Restate the data below word for word, omitting pictures.
····················
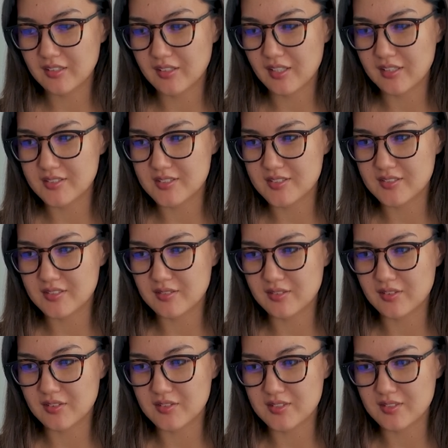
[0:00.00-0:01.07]

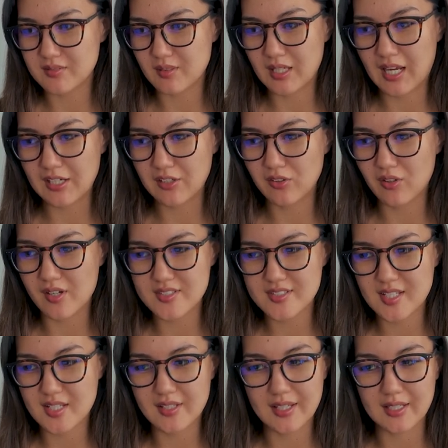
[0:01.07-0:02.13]
It kind of lost
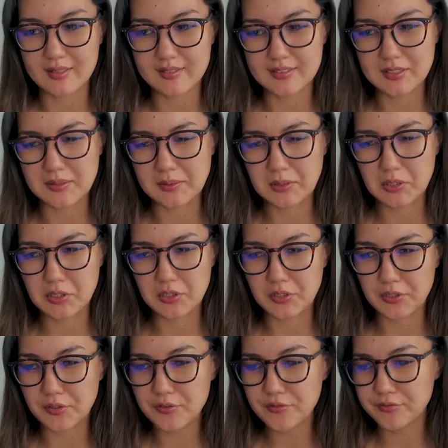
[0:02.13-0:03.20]
that like little
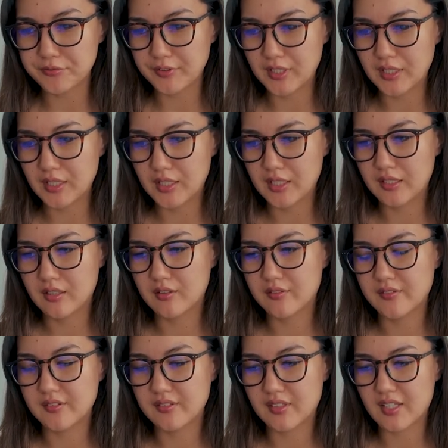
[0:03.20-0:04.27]
curve
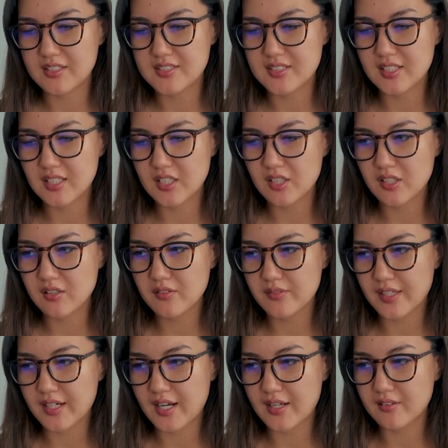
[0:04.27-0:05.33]
that's here
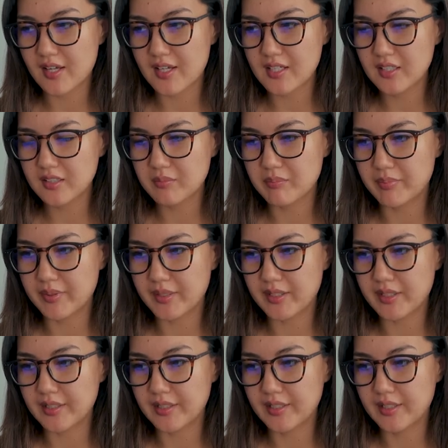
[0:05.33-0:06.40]
that I like,
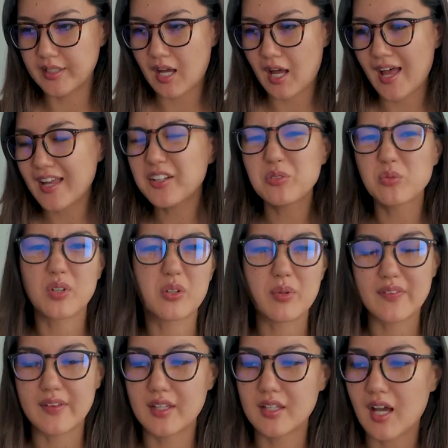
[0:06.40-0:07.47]
but I can work
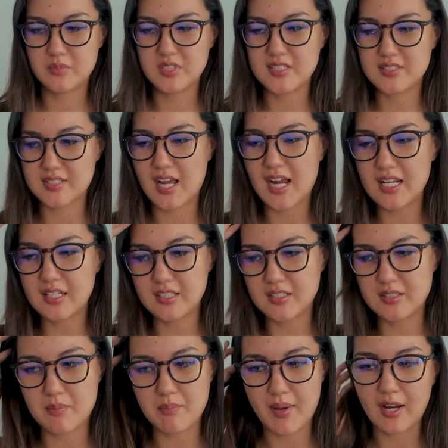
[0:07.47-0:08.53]
with it. Design in
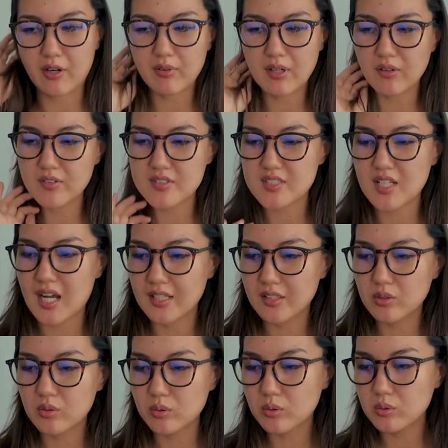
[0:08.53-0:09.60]
the background is kind
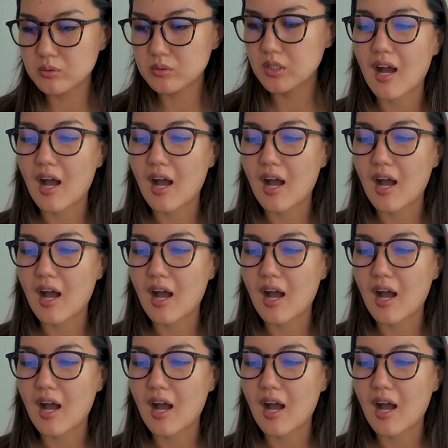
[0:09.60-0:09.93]
of cool.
····················
**Expected output:**
[0:00.00-0:01.07]

[0:01.07-0:02.13]
It kind of lost
[0:02.13-0:03.20]
that like little
[0:03.20-0:04.27]
curve
[0:04.27-0:05.33]
that's here
[0:05.33-0:06.40]
that I like,
[0:06.40-0:07.47]
but I can work
[0:07.47-0:08.53]
with it. Design in
[0:08.53-0:09.60]
the background is kind
[0:09.60-0:09.93]
of cool.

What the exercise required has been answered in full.